[Stored items]
- - - - -

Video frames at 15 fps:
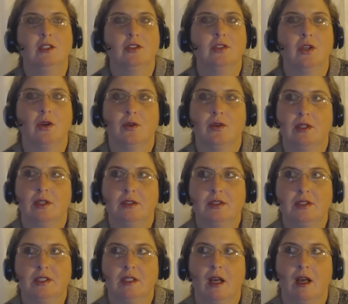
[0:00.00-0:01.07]
So
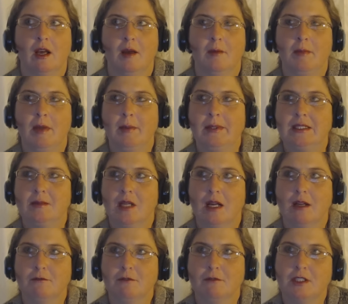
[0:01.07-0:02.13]
there's maybe some
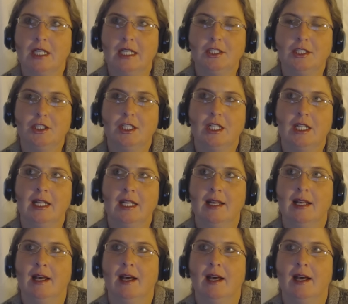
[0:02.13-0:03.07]
confrontation,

- - - - -

#### [WHAT YOU WILL DO]
Retype the records above exactly, leaving every picture out of your copy.

#### [EXPECTED OUTPUT]
Video frames at 15 fps:
[0:00.00-0:01.07]
So
[0:01.07-0:02.13]
there's maybe some
[0:02.13-0:03.07]
confrontation,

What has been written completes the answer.